Heat check: Summer forecast is slated to be hot, sticky and frustrating
If you like the heat, you’re in for a treat this summer.
Meteorological models indicate that Hidalgo County and the rest of the RGV are entering a period of prolonged, dangerous heat heading into June, driven by a sharp influx of tropical Gulf moisture and a transitioning multi-season climate cycle.
Get out the sunscreen because according to the National Weather Service outlooks, regional daytime temperatures are projected to consistently hold in the mid-to-high 90s.
However, the real danger for animals, people are the humidity levels, which are expected to hover near 70 percent during peak afternoon hours. This ill-fitting combo will push regional heat indices — the “feels-like” temperature — well past the century mark across the Valley.
U.S. Meteorologists report that this sudden shift from dry heat to dense, oppressive humidity, did we mention oppressive, marks the official breakdown of the multimonth La Niña cycle that gripped South Texas throughout the winter and spring.
In its place, a developing El Niño system is starting to settle over the Gulf Coast, drawing a massive influx of maritime moisture inland.

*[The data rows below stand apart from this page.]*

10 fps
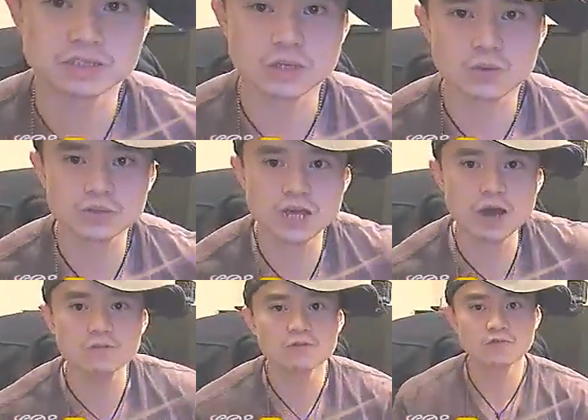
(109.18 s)
So
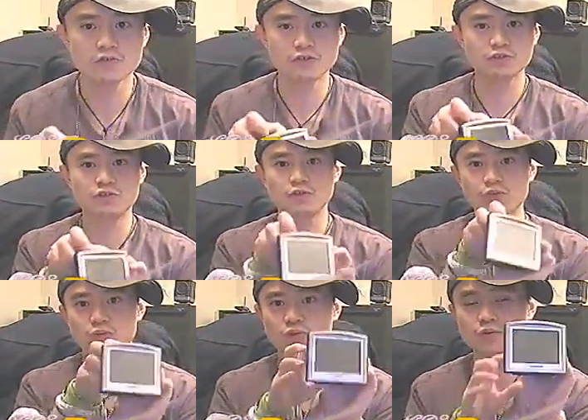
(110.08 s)
without further
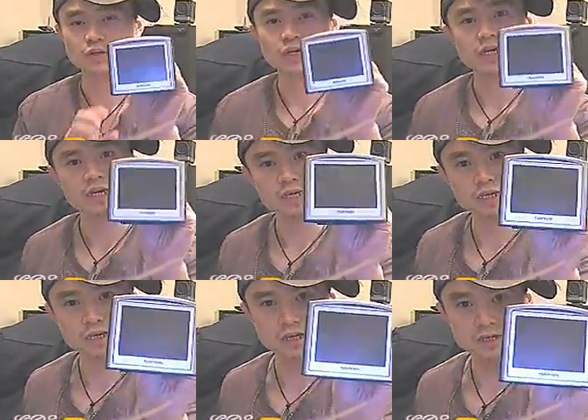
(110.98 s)
ado,
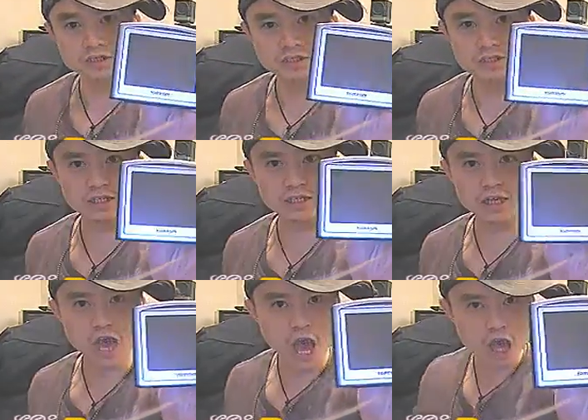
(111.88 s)
he is the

While a dry La Niña is typically responsible for cracked soils, parched rangelands, and dropping reservoir levels, it generally produces a cleaner, radiative heat, according to the U.S. National Weather Service. The incoming tropical air mass this summer, courtesy of El Niño, will trade that dry ambient profile for heavy, stagnant air, significantly increasing physical strain on outdoor laborers, utility grids, pet animals, and livestock.
Local ag operators and municipal water boards remain on alert for changing patterns. Though the transition to a “developing El Niño” brings an increased probability of scattered, hit-or-miss afternoon thunderstorms, hydrologists have said what amounts to bad news for the region — these localized downpours will do little to mitigate the long-term, structural drought affecting regional water allocations.
Public health officials — cities, counties — are urging extreme caution for utility crews, roofers, agricultural workers, and landscaping personnel operating during the midday hours, particularly between 11 a.m. and 4 p.m., noting that the high moisture content drastically impedes the human body’s natural cooling mechanisms.
Rule of thumb for Valley residents — if you have never had heat stroke, you don’t want it. And it can come on quicker than people realize.
Three Years Ago
Valley residents think most summers are the worst if you ask them in the middle of July.
“This is the worst summer ever.”
Then comes winter. “I swear I’ll never complain about the heat again.”
Then comes July.
But if you want to understand the heavy humidity drip we are walking into this June, you only have to look back a few years to the brutal summer of 2023. That was the year the U.S. Weather Service noted we simply “flipped the switch” from a routine spring right into a tropical furnace.
Three years ago, mid-June, Hidalgo County didn’t just break records; we shattered them with an unprecedented 11day stretch where the feels-like (heat-humidity) index refused to drop below 116 degrees. On several days during that stretch, the county went on a historic run when the heat index rose to a dangerous 120 degrees.
The average summer temp that year was 89.5 degrees, the sixth hottest summer average on record.
The air in 2023 carried the same suffocating Gulf humidity we are feeling settle over South Texas starting this month.
The difference between a bad summer and a historic one isn’t the temperature —it’s the moisture that can drop us like flies if we don’t find shade soon enough or stay hydrated.
On the plus side, just to show that the governor and the legislature aren’t just “all about business,” AI chip makers and hyperscale data centers are triggering massive water consumption across Texas, with facilities projected to demand up to 161 billion gallons annually by 2030.
While the water is primarily used for cooling heavy computational loads and chip fabrication, the strain on municipal supplies, aquifers, is prompting intense regulatory and technological shifts.
Quick quiz: In this scenario, who makes out?
The governor, political ruling party bosses in the state, big AI chip makers and the billionaires who own them, or the commoner looking at the cost of residential water, the ag/livestock sector always in search of water?